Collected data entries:
..........

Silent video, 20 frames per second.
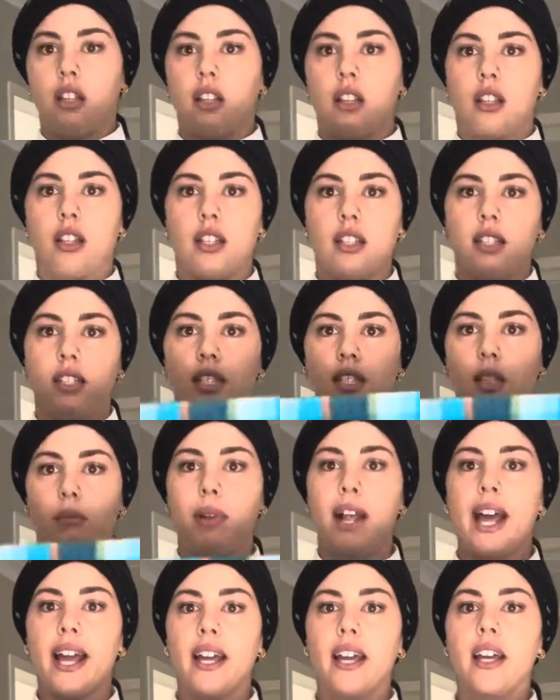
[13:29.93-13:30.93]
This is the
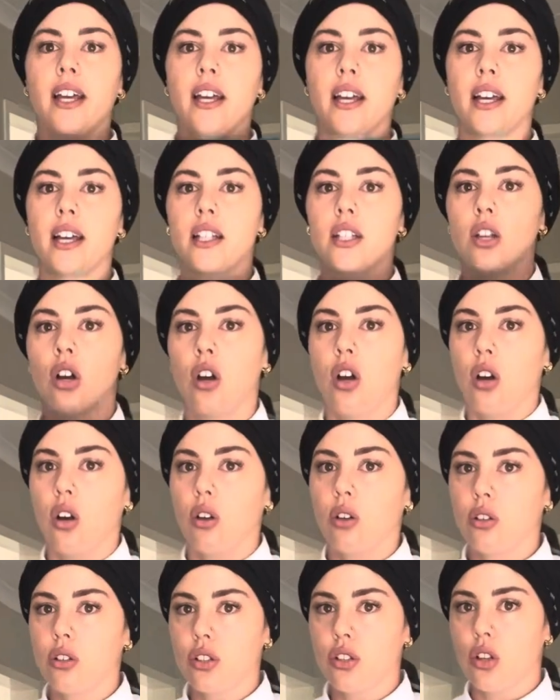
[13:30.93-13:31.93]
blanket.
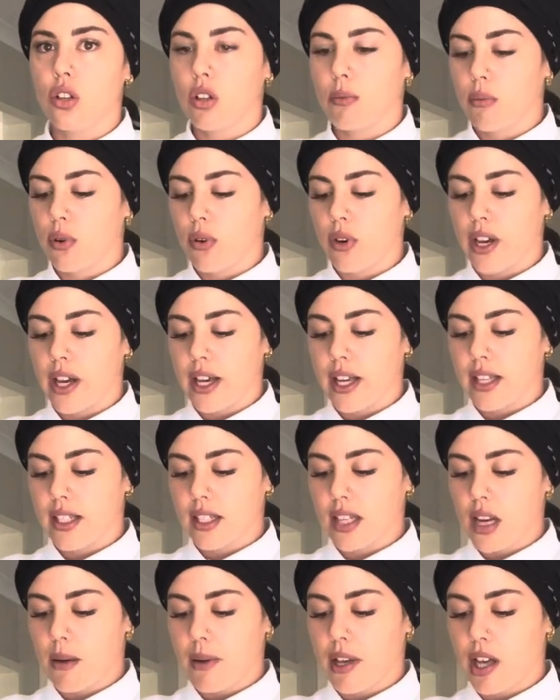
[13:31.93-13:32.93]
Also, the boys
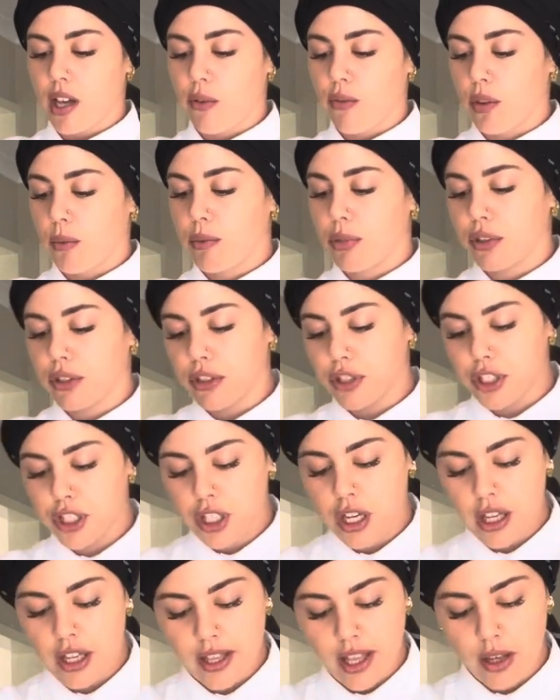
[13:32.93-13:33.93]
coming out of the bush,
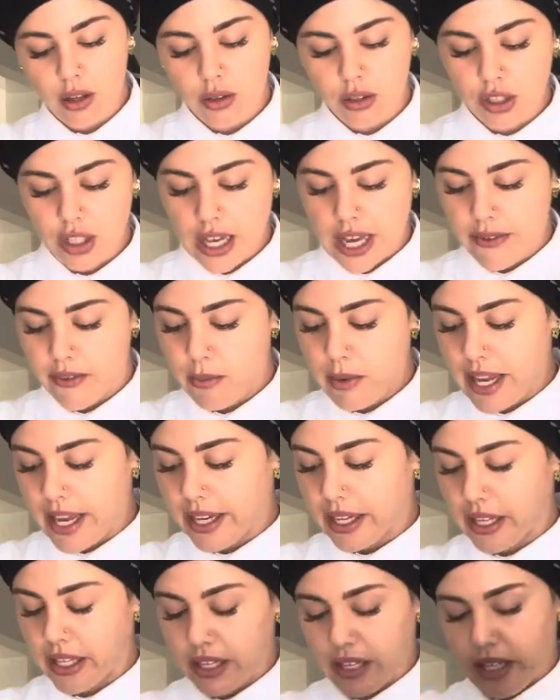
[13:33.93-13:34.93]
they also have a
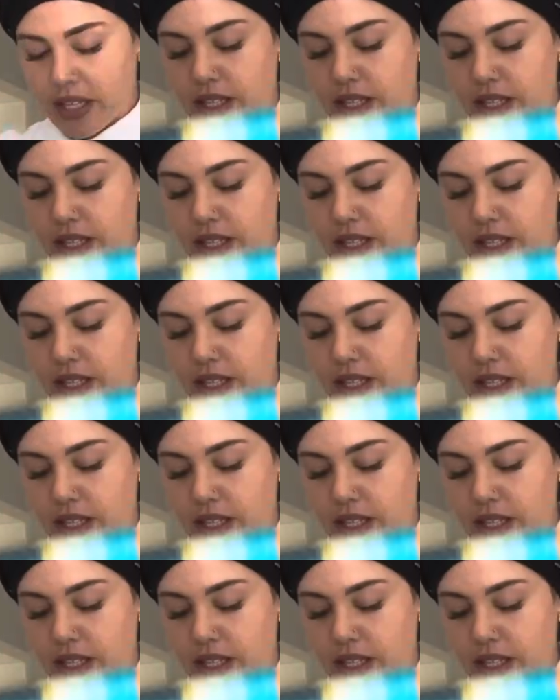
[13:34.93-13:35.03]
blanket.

..........

Exercise details: All lines from the one containing "[13:31.93-13:32.93]" to the end of the entries should appear in the output exactly as written, with no pictures.

Response for this exercise:
[13:31.93-13:32.93]
Also, the boys
[13:32.93-13:33.93]
coming out of the bush,
[13:33.93-13:34.93]
they also have a
[13:34.93-13:35.03]
blanket.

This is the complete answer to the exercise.